25) Show that the semi-vertical angle of the cone of the maximum volume and of given slant height is \tan ^{-1} \sqrt 2

Answers (1)


Let a be the semi-vertical angle of cone
Let r , h , l are the radius , height , slent height  of cone
Now,
r = l\sin a \ and \ h=l\cos a
we know that
Volume of cone (V) = \frac{1}{3}\pi r^2 h = \frac{1}{3}\pi (l\sin a)^2(l\cos a) = \frac{\pi l^3\sin^2 a\cos a}{3}
Now,
\frac{dV}{da}= \frac{\pi l^3}{3}\left ( 2\sin a\cos a.\cos a+\sin^2a.(-\sin a)\right )= \frac{\pi l^3}{3}\left ( 2\sin a\cos^2a-\sin^3a \right )

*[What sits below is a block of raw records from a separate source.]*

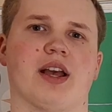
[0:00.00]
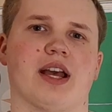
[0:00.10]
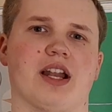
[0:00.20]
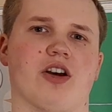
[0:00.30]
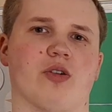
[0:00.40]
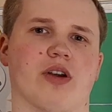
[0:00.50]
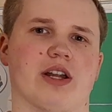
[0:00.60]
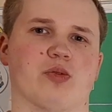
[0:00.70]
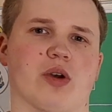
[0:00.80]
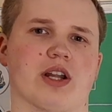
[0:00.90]
Hello
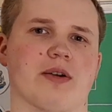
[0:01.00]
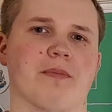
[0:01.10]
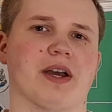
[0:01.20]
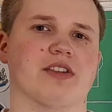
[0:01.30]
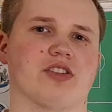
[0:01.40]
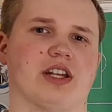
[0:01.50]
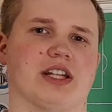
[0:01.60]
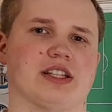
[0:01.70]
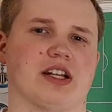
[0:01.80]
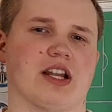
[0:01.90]
and welcome back to
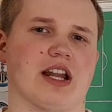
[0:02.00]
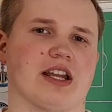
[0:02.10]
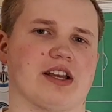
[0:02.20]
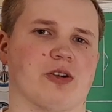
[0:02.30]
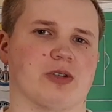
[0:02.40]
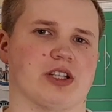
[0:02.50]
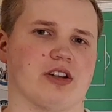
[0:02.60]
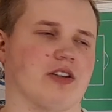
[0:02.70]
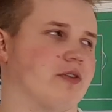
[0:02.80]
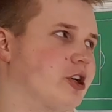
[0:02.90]
another La Liga
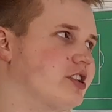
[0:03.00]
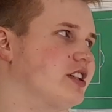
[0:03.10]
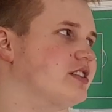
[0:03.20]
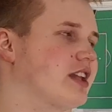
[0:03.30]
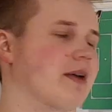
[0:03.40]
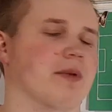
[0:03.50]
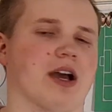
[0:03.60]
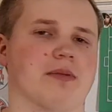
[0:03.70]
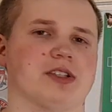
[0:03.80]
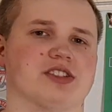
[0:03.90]
video, where this time
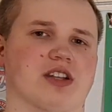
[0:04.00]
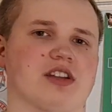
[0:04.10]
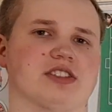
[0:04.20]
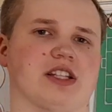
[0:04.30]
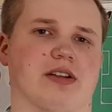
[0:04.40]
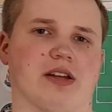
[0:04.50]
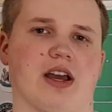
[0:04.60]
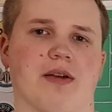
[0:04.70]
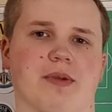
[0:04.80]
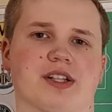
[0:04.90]
I'm discussing
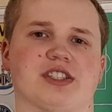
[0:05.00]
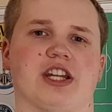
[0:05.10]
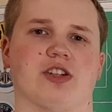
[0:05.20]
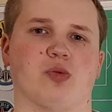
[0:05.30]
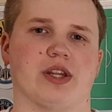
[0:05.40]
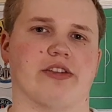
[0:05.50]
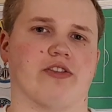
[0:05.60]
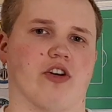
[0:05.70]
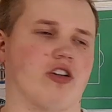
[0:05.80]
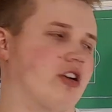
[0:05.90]
Matchday
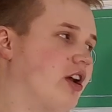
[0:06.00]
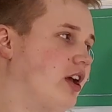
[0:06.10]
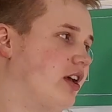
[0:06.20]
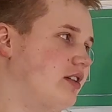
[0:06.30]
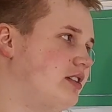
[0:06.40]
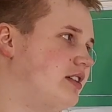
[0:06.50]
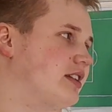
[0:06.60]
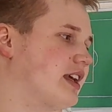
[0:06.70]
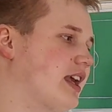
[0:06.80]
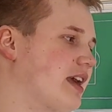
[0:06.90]
24,
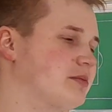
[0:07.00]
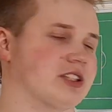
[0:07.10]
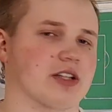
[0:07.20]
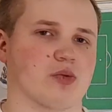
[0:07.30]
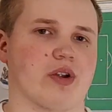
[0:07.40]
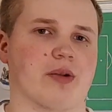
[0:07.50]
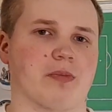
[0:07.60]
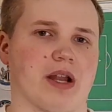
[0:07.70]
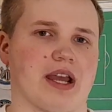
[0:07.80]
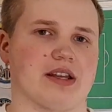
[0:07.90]
the games that were
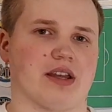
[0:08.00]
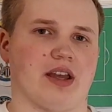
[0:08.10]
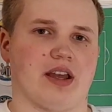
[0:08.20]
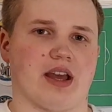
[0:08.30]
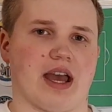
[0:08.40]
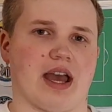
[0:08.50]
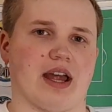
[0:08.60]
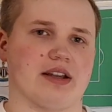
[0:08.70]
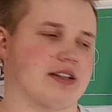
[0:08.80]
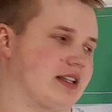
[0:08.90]
played,
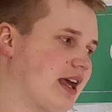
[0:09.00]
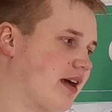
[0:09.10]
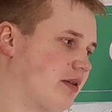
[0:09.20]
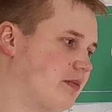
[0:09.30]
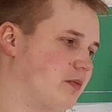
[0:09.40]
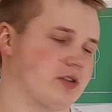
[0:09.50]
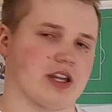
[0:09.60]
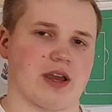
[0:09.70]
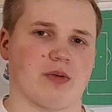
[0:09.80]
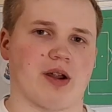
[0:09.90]
and yeah,
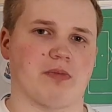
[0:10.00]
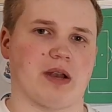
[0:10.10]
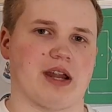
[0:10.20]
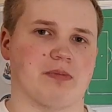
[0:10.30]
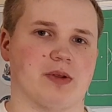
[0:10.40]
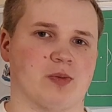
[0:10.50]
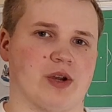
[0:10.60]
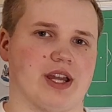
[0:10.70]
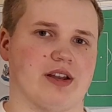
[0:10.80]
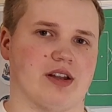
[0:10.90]
they were played
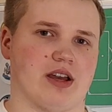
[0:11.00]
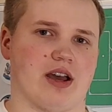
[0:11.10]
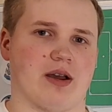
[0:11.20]
between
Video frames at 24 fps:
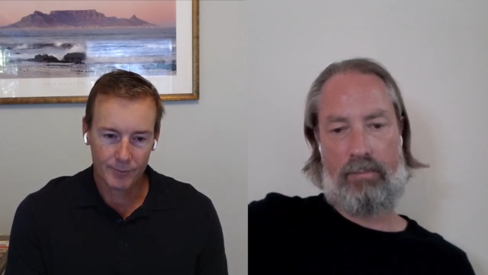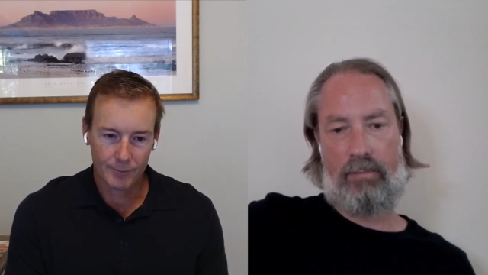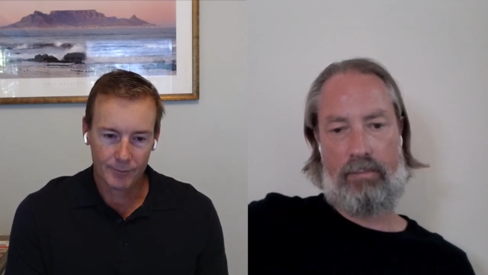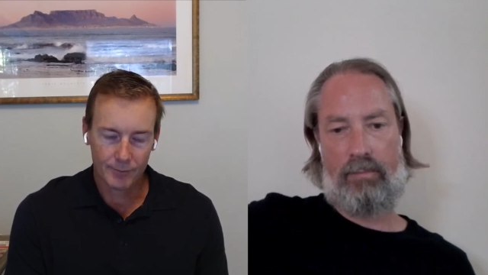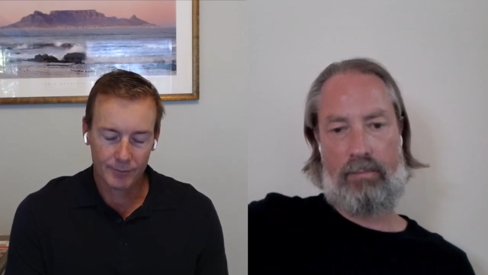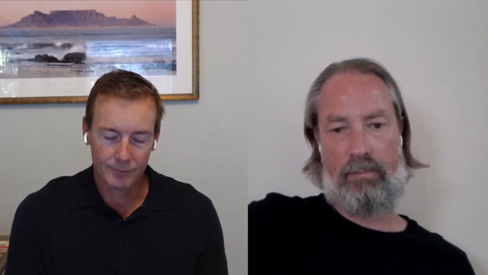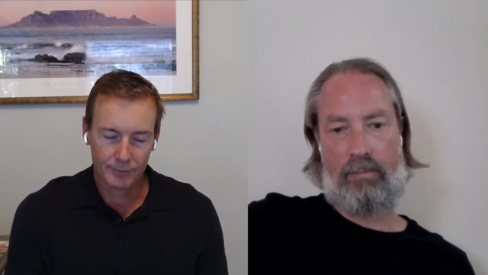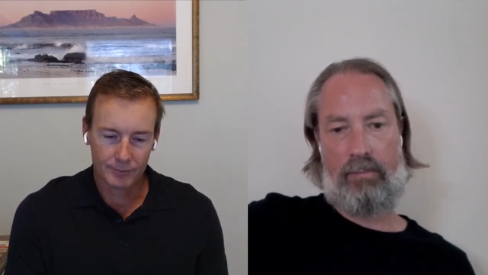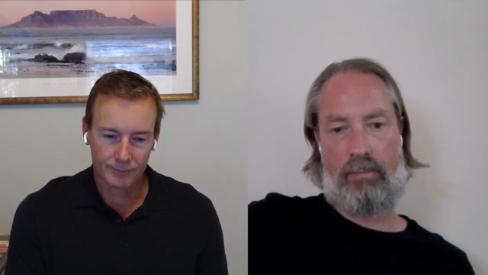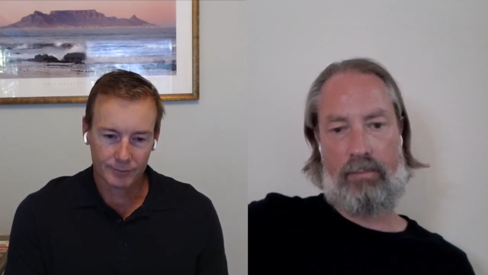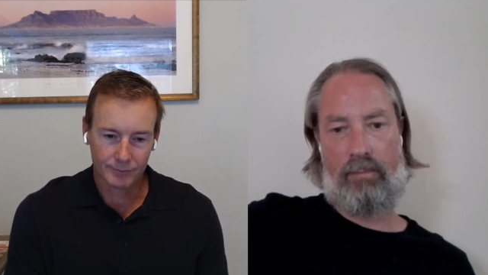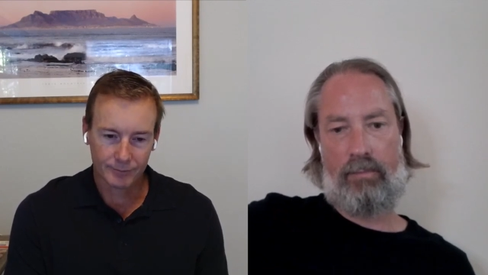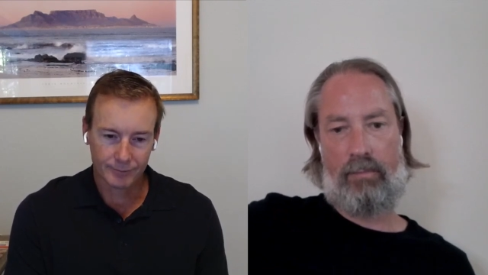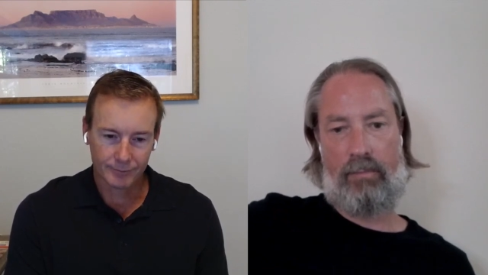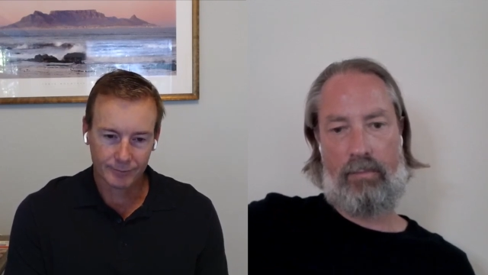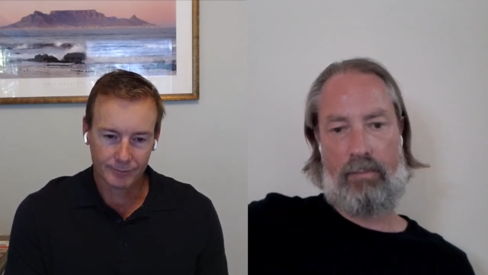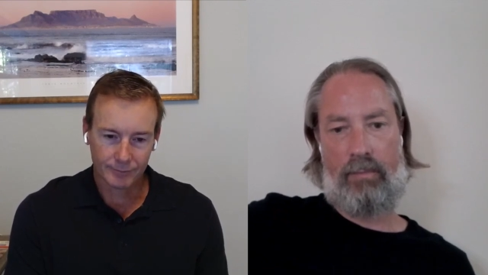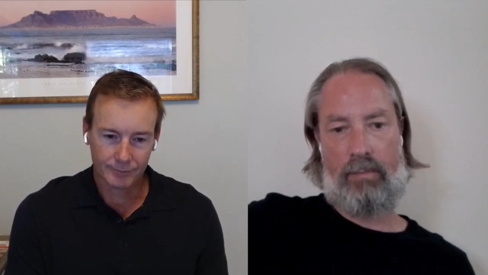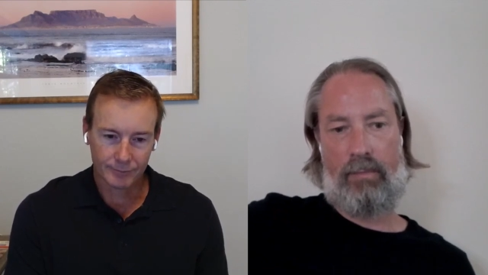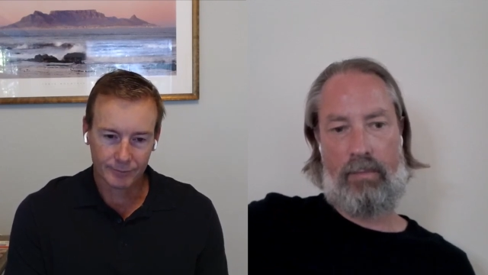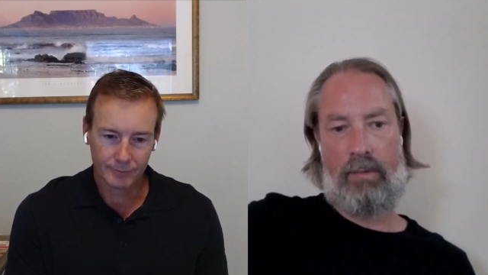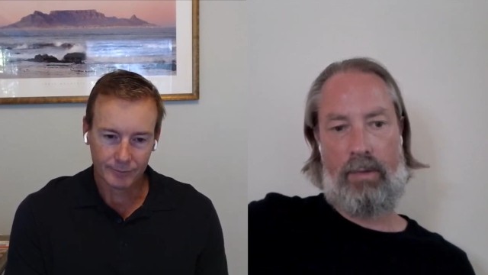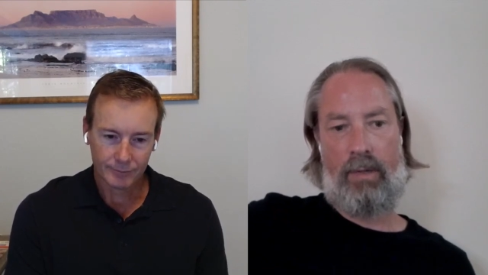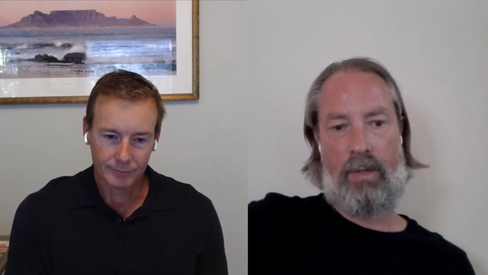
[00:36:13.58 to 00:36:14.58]

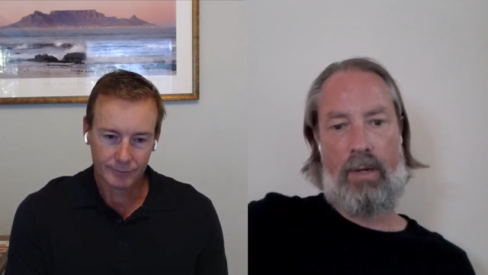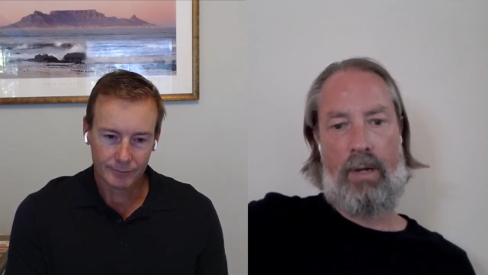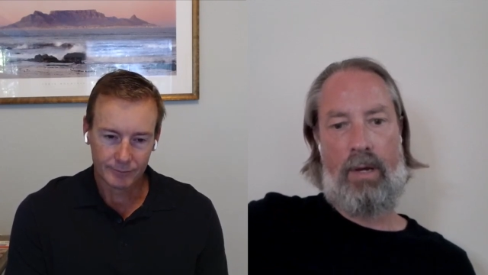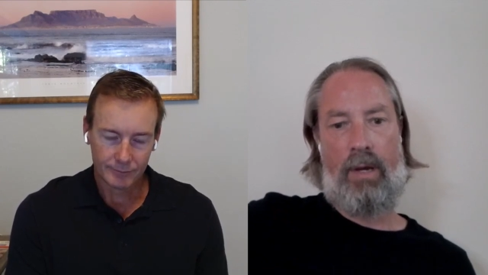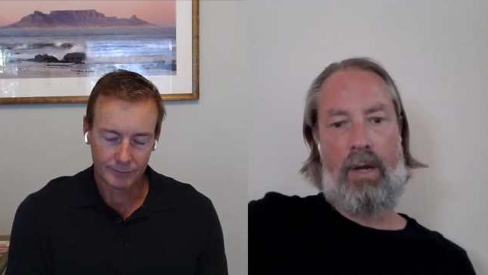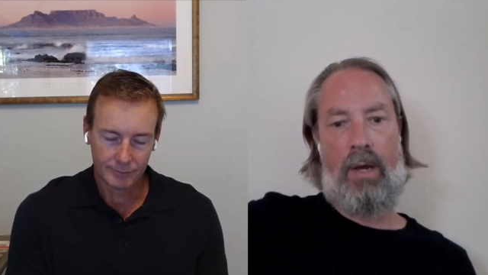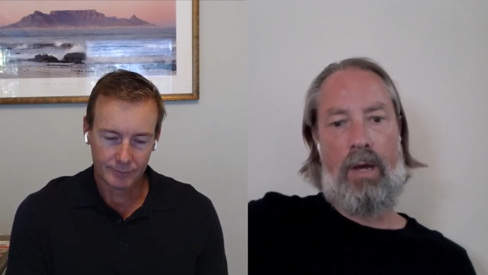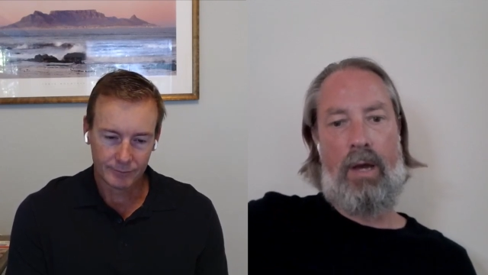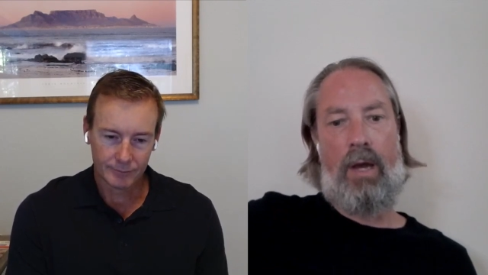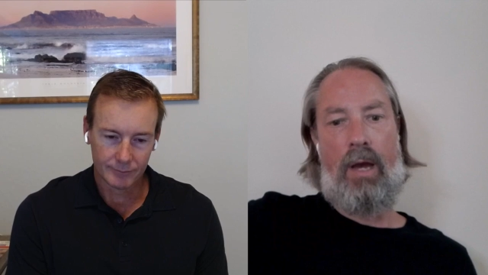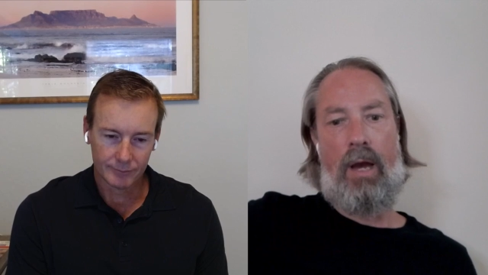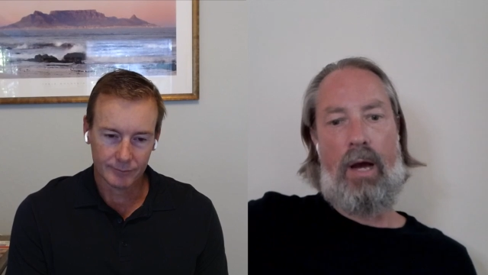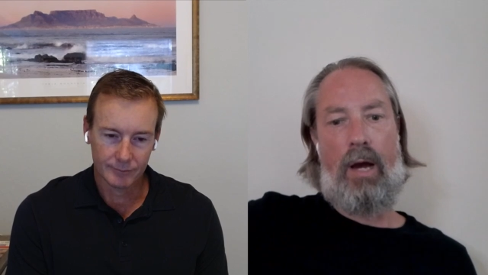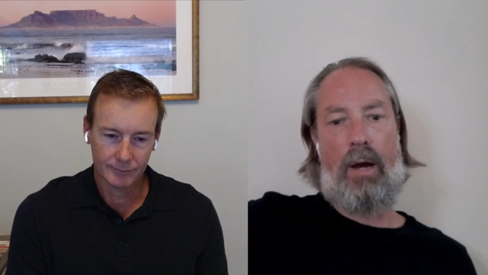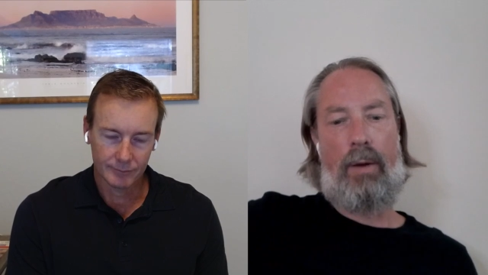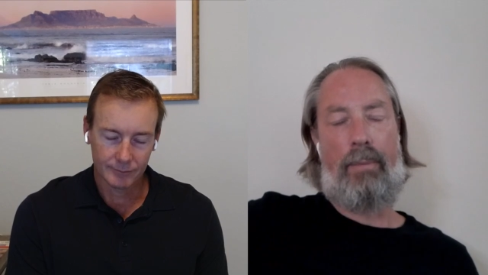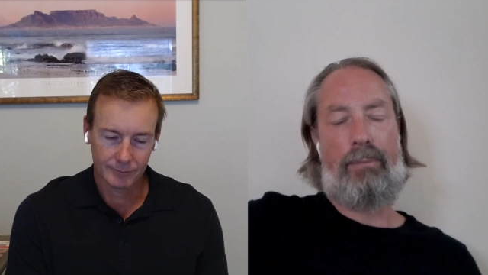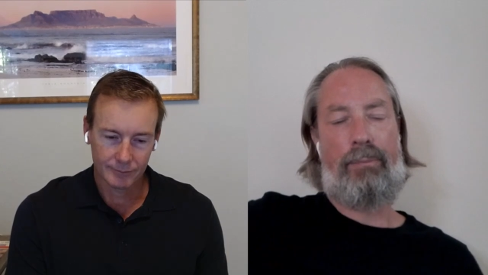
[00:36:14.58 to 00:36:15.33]
(silence)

\frac{dV}{da}=0\\ \frac{\pi l^3}{3}\left ( 2\sin a\cos^2a-\sin^3a \right ) = 0\\ 2\sin a\cos^2a-\sin^3a= 0\\ 2\sin a\cos^2a=\sin^3a\\ \tan^2 a = 2\\ a = \tan^{-1}\sqrt 2
Now,
\frac{d^2V}{da^2}= \frac{\pi l^3}{3}\left ( 2\cos a\cos^2a+2\cos a(-2\cos a\sin a+3\sin^2a\cos a) \right )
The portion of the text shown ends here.